Rebuilding Communities - Rebuilding Lives

Christian Children's Fund
Monday, 10 September 2001

Christian Children's Fund (CCF) has received a $950,000 USAID grant to get 3,200 men and women back into the work force in war-torn Sierra Leone through a combination of civil works projects and vocational development. CCF will match the grant with $389,000, bringing the total jobs program to $1.3 million over the next 12 months. At least 2,040 of those enrolled in the program will be ex-combatants who fought in a protracted conflict over control of Sierra Leone's diamond mines.

CCF's jobs program involves three phases including: community mobilization to determine what civil works projects are most needed in affected communities; actual implementation of the civil works projects; and vocational and business skills training for participants.

Phase one of the CCF program will begin in late September when CCF meets with leaders in the Tonkolili, Koinadugu, and Bombali districts in northern Sierra Leone to identify civic works needed in the local villages. Public works projects could include road building, reconstruction of destroyed schools, building grain storage facilities or grain drying floors, etc. The community mobilization phase also will identify key available community resources?including both natural resources needed for construction projects and skilled artisans needed to train job recruits and oversee the work. Workshops will be conducted for the artisans who will supervise work teams that will include ex-combatants and community people.

In phase two, participants will work at least 160 hours on designated civil works projects. This phase is designed to promote cooperation between ex-combatants and community members. All of the participants will receive stipends for their work.

After the second phase of the jobs program is completed, participants will be offered vocational and business training in one of three areas. Participants can chose additional training in a technical skill that takes more than 6 months to achieve complete competency such as carpentry, masonry, metal working, electrical, mechanical work and tailoring. In an apprenticeship program under a master artisan, participants will receive a stipend as they learn.
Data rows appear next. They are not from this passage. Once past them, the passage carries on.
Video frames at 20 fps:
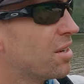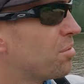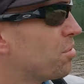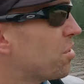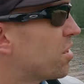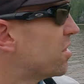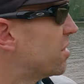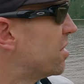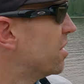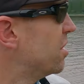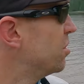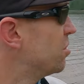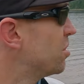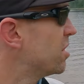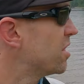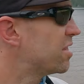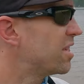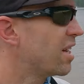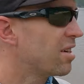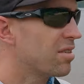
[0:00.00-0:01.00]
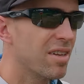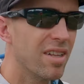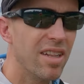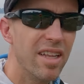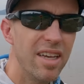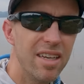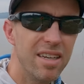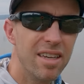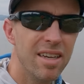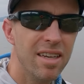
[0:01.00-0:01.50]
and then we'll continue on down the
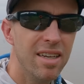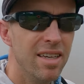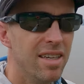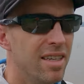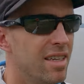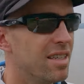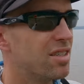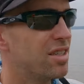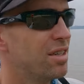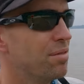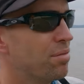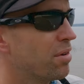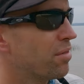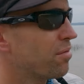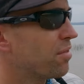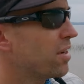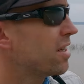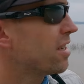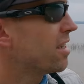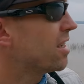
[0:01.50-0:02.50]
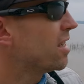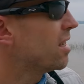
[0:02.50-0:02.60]
lake, see if we can find a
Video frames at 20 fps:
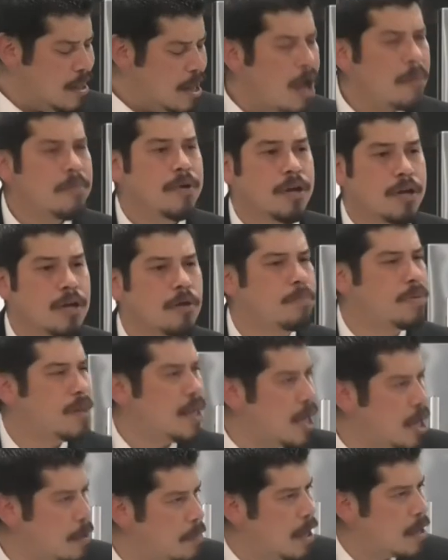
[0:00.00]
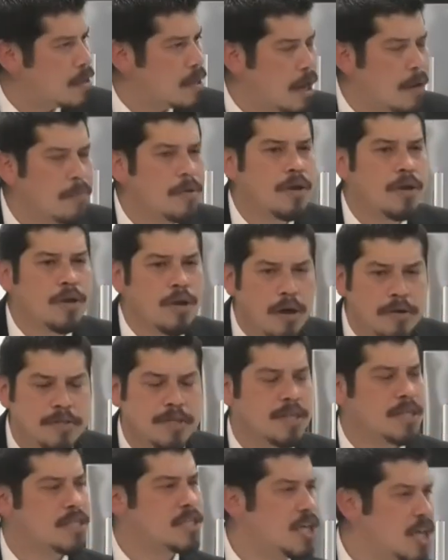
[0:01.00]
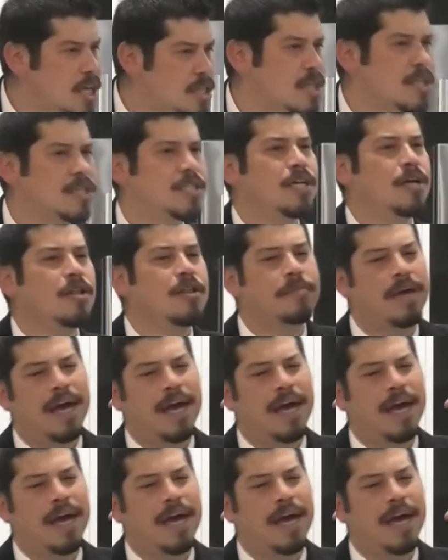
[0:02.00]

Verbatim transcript: I'm going to complain about that. I'm going to go to the teacher and tell them,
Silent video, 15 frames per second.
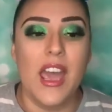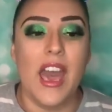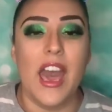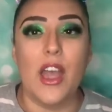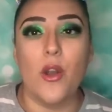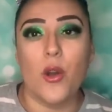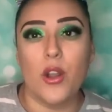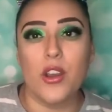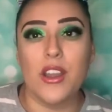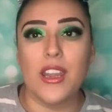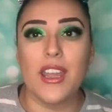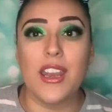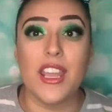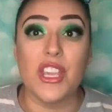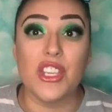I ordered
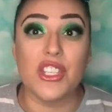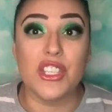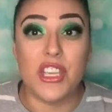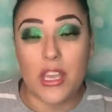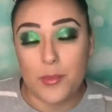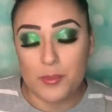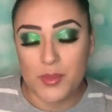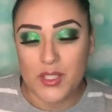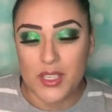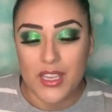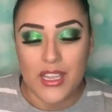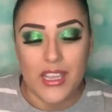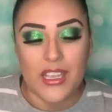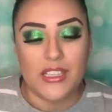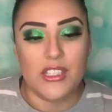it. It shipped.
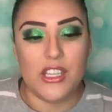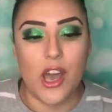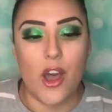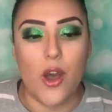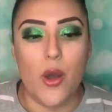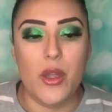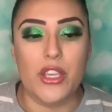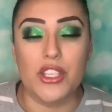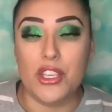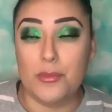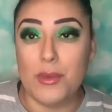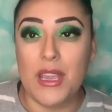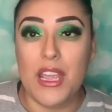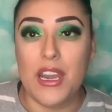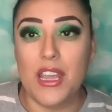So it should
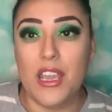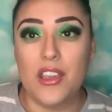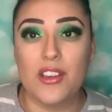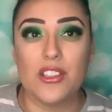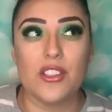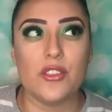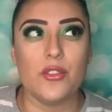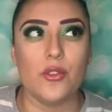be getting here.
For those who want basic training in technical skills that can be mastered in less than six months such as baking or fishing, an introductory skill course will be offered. Participants will be required to organize themselves into groups of five to seven individuals working under the mentorship of an experienced business leader whowill continue to monitor the development of the group?s technical skills and serve as a business mentor to the group. CCF will assist these groups in developing a business plan, and provide loans for fixed shared assets such as boats, ovens or transport trucks.

A third option will be available to those with an existing technical skill who need start-up capital for a small business. Small business loans of approximately $50 to $100 will be available through savings and loan type associations, established through the USAID matching grant.

"This is really about reintegration and rebuilding through a job training and business development program. It will get ex-combatants and community members working together to rebuild their communities, while at the same time rebuilding their lives," explained CCF President John F. Schultz. "Right now, you have men and women coming back into the community with nothing to do, no skills and no formal training. This program will put them to work and help rebuild the community at the same time. And when we talk about rebuilding the community, we are not just envisioning concrete structures, but rebuilding the community by training skilled technical workers and future business leaders."

CCF, which assists 4.6 million children and families in 31 countries worldwide, has been working in Sierra Leone since 1985. CCF programs in Sierra Leone have focused primarily on psychosocial interventions to assist children traumatized and physically wounded by years of war. CCF has also engaged in massive immunization programs in Sierra Leone, immunizing more than 360,000 children in the past year. CCF offers non-formal primary education programs with special emphasis on girl child education in 19 communities in the northern and eastern provinces of the country. To foster income-generating activities, CCF also provides revolving loans to women primarily for crop production, fishing, chicken production, etc. The reintegration of former child soldiers is now a main focus for CCF in Sierra Leone.

USAID (the U.S. Agency for International Development) administers the U.S. foreign assistance program providing economic and humanitarian assistance in more than 80 countries worldwide.